Data excerpts
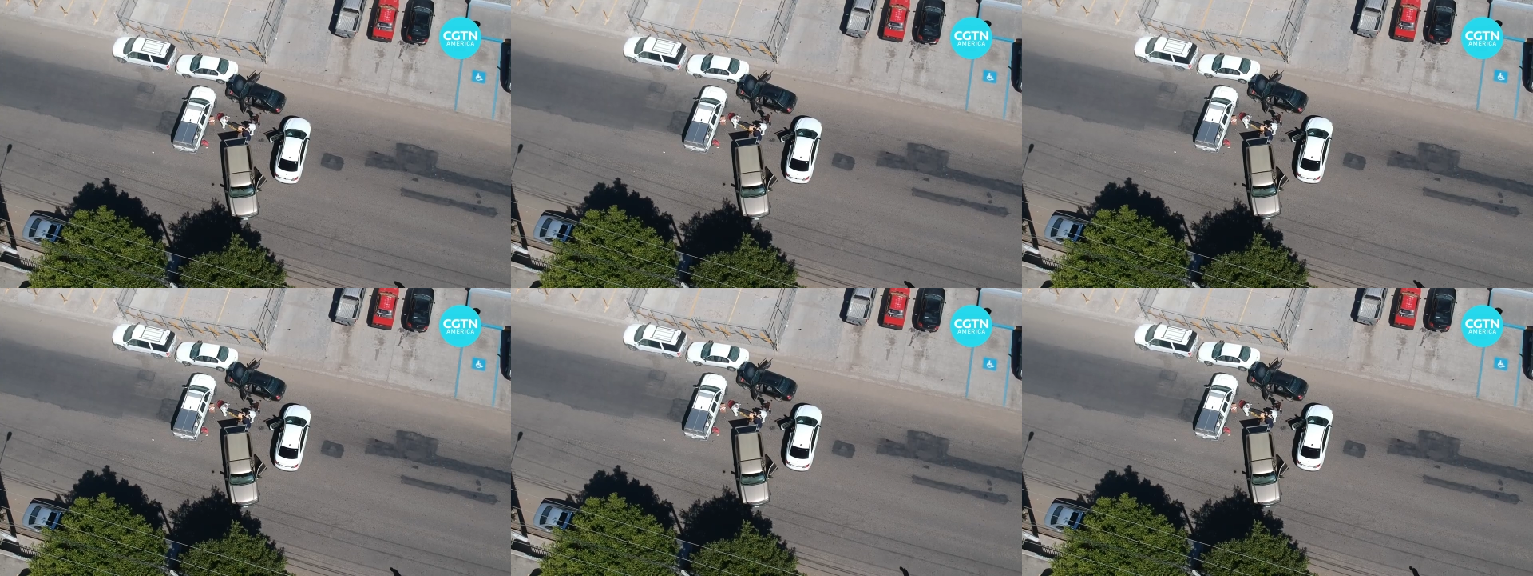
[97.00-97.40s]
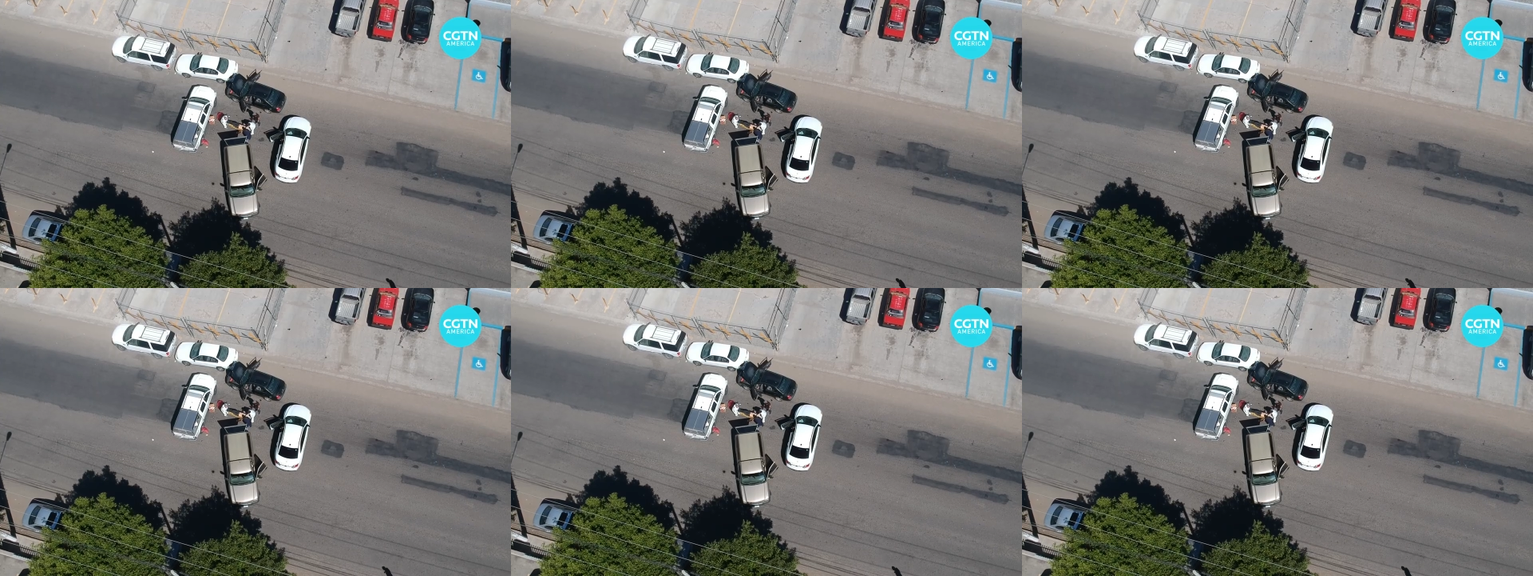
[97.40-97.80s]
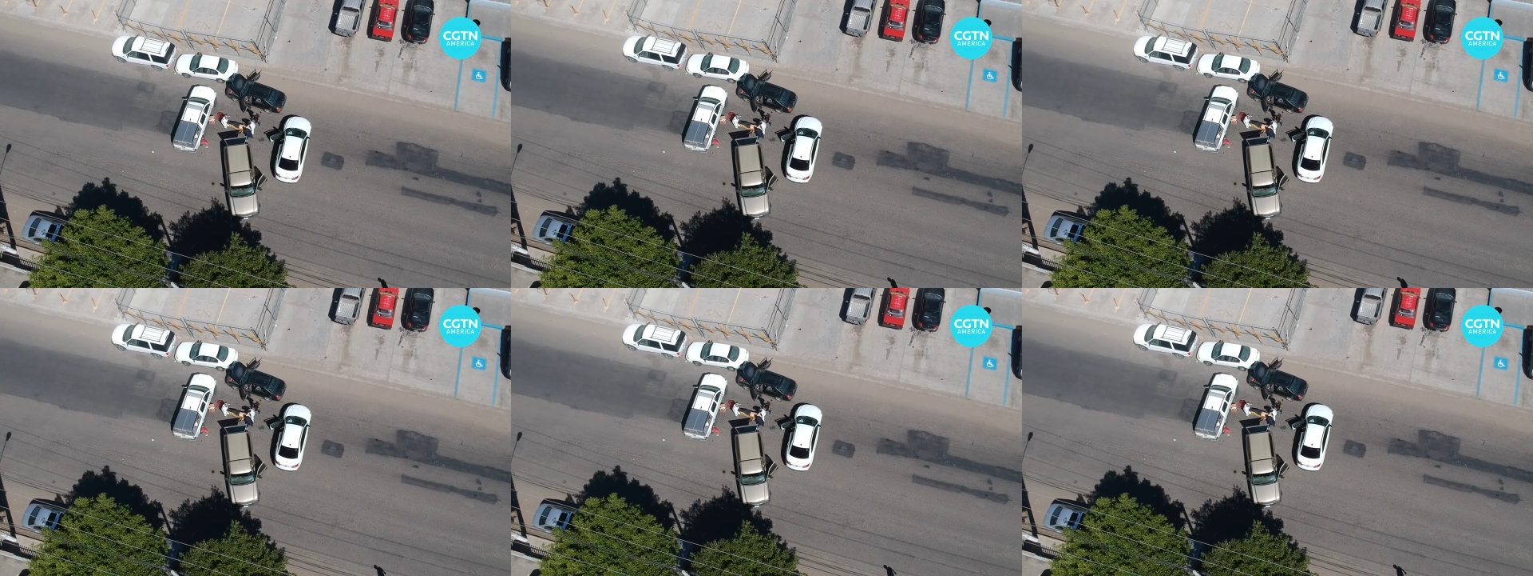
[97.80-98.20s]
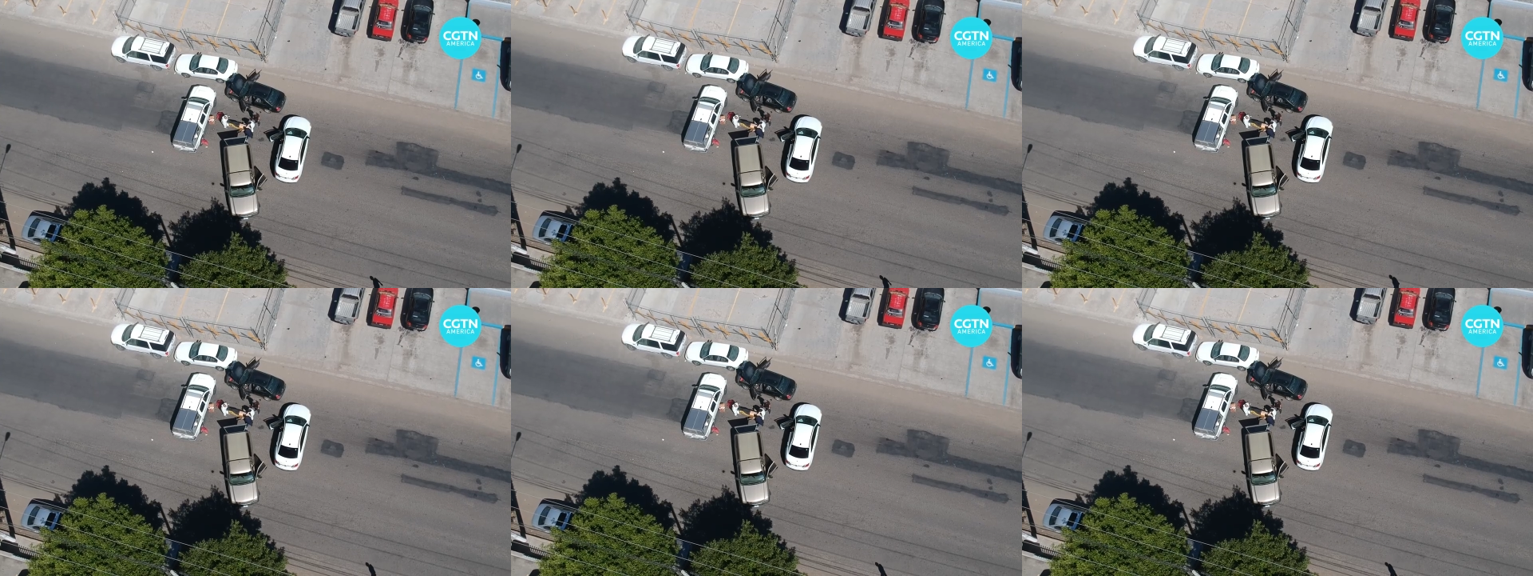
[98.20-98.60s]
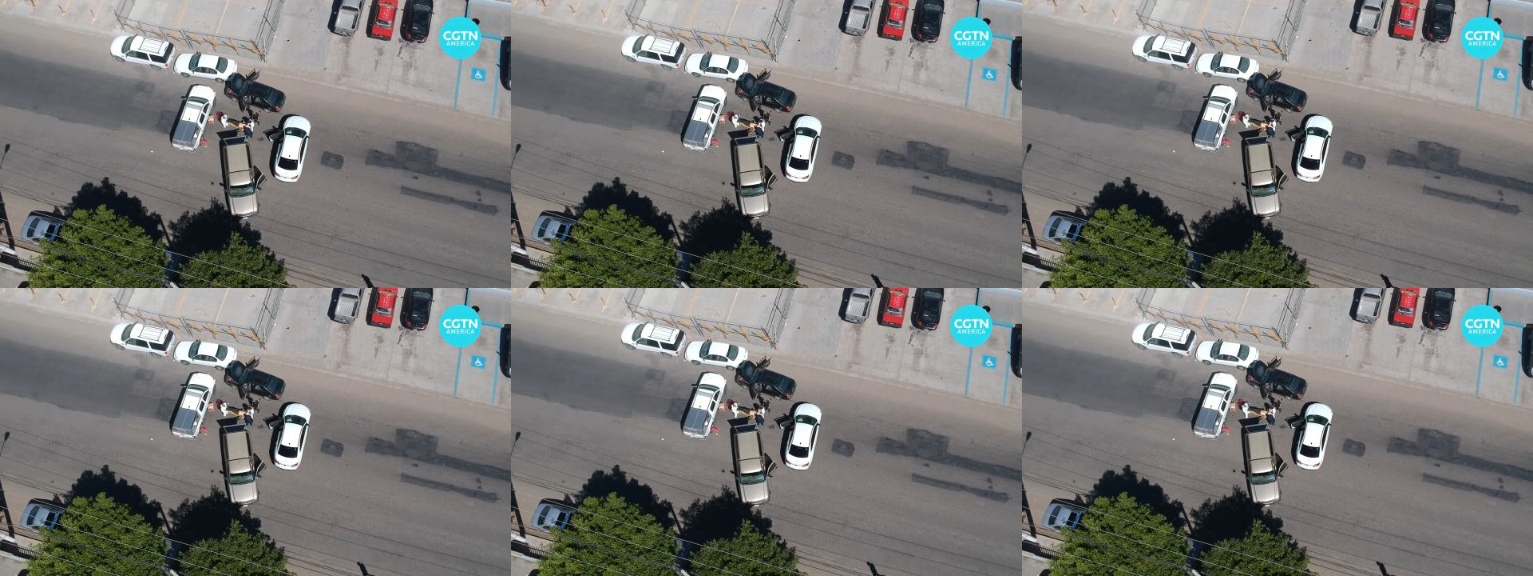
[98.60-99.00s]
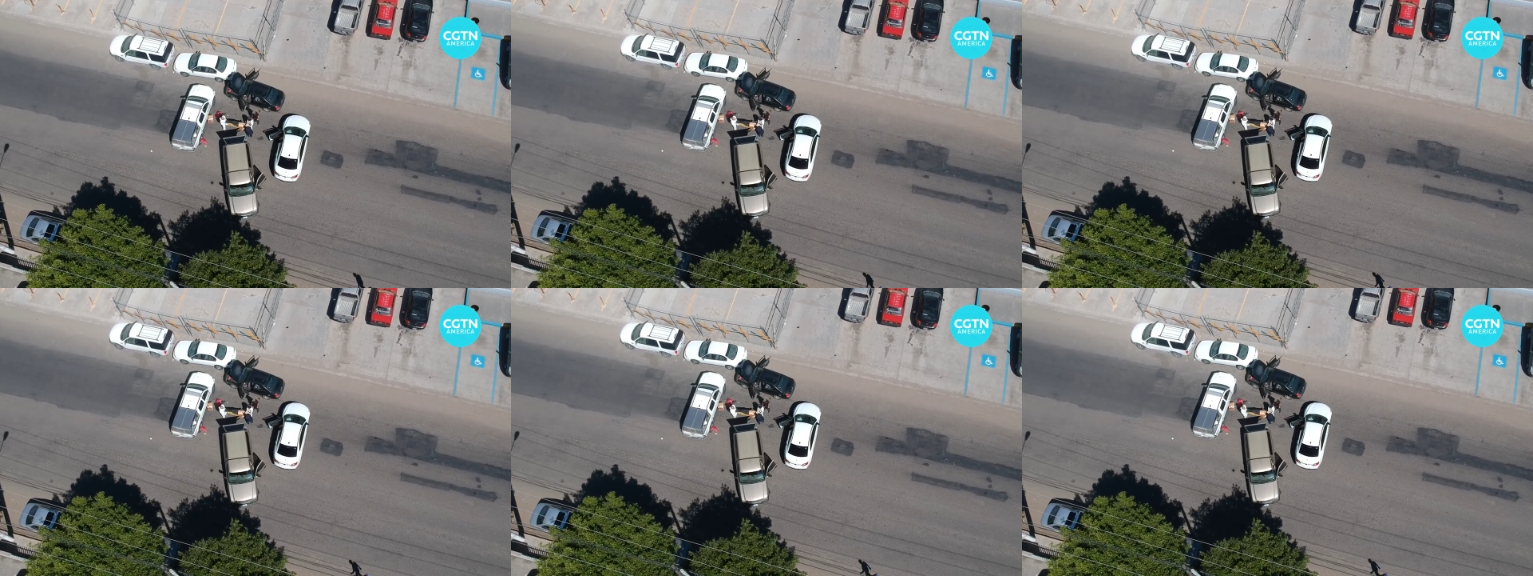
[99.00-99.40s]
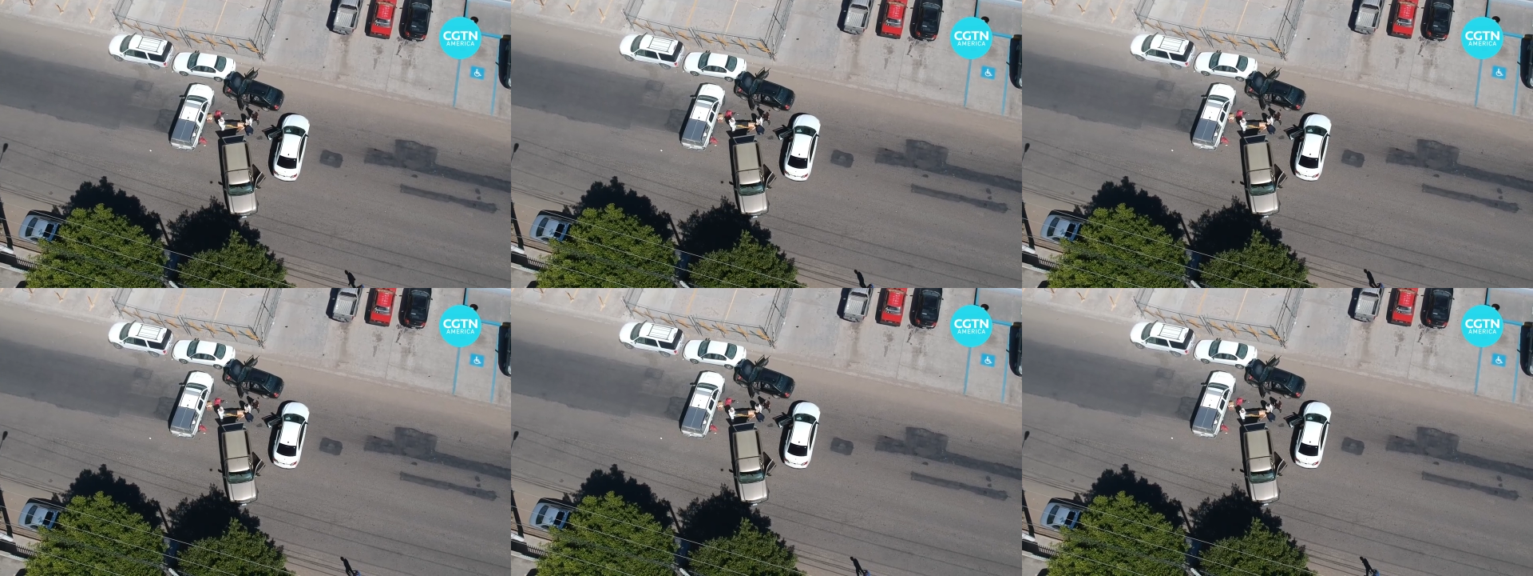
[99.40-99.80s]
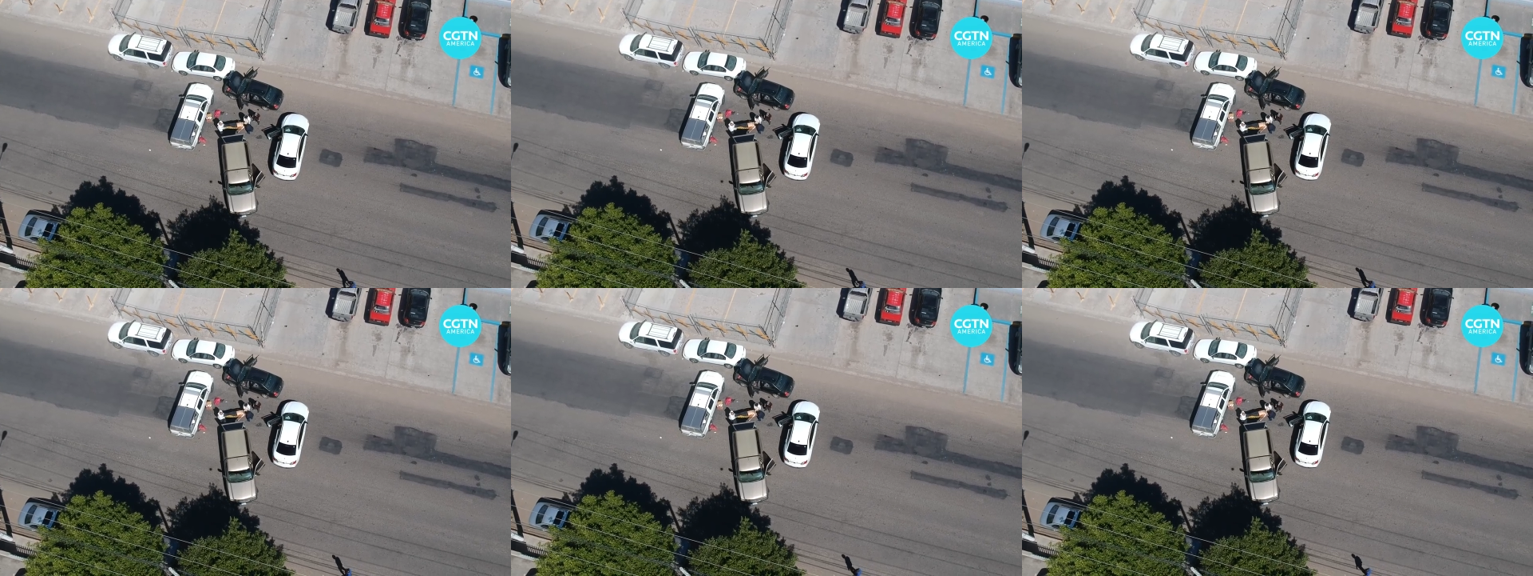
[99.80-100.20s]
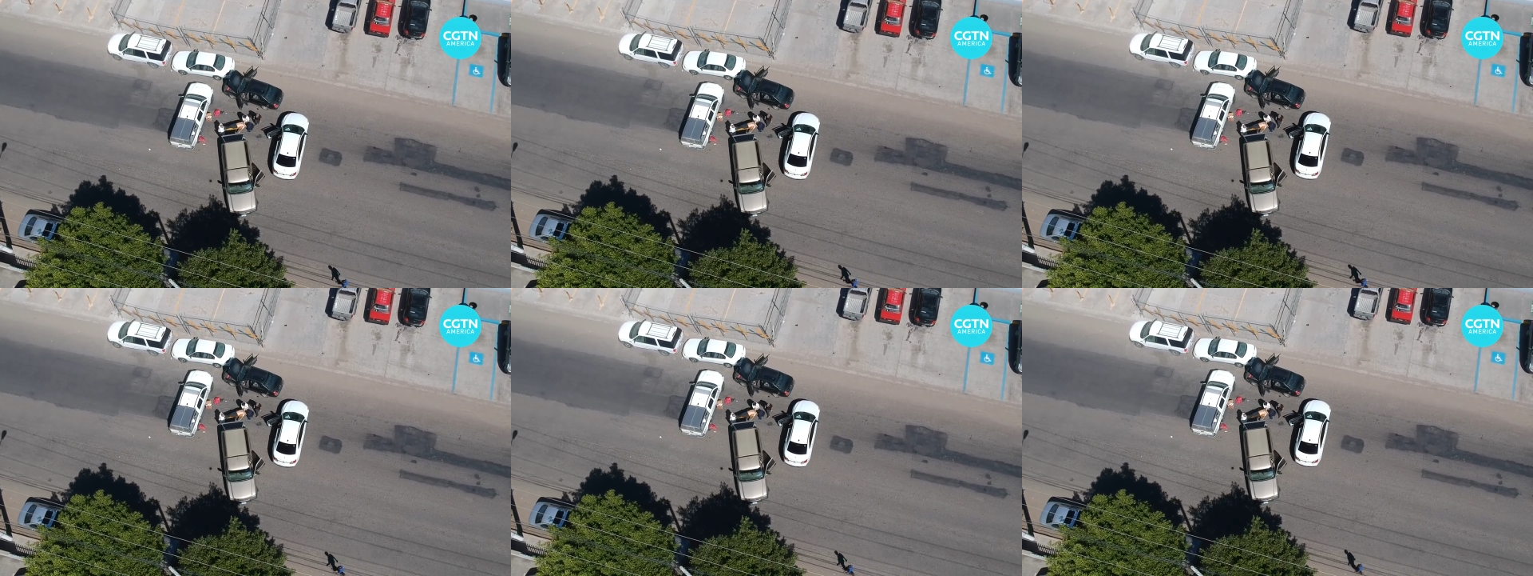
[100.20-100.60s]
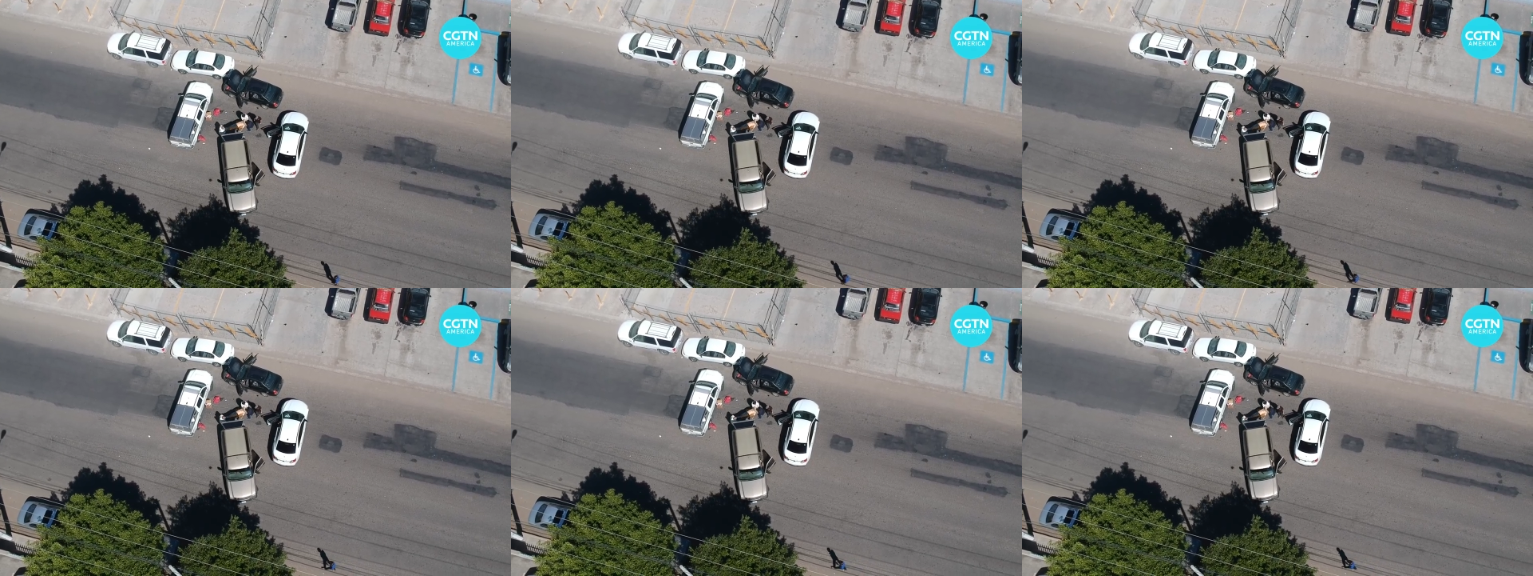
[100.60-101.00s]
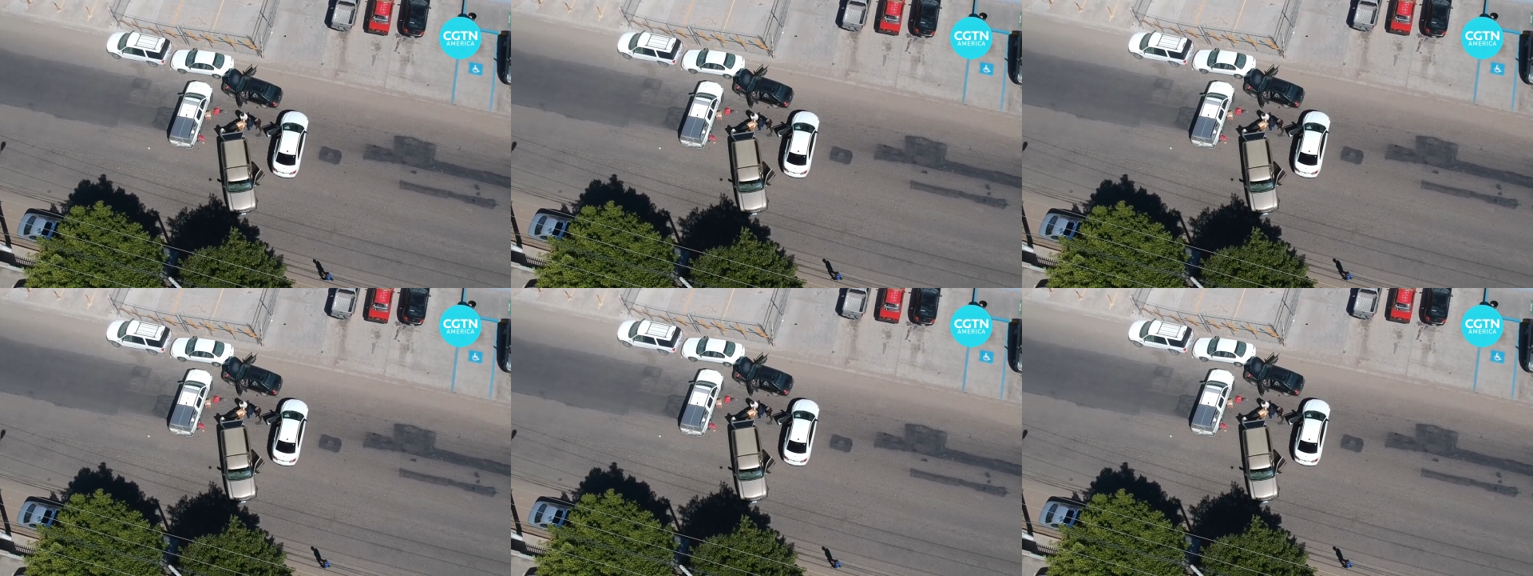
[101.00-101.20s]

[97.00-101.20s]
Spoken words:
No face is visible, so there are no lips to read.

Directions: Output exactly the lines from the one that has "[100.20-100.60s]" through the end of the data. Do not include pictures.

Answer for this exercise:
[100.20-100.60s]
[100.60-101.00s]
[101.00-101.20s]

[97.00-101.20s]
Spoken words:
No face is visible, so there are no lips to read.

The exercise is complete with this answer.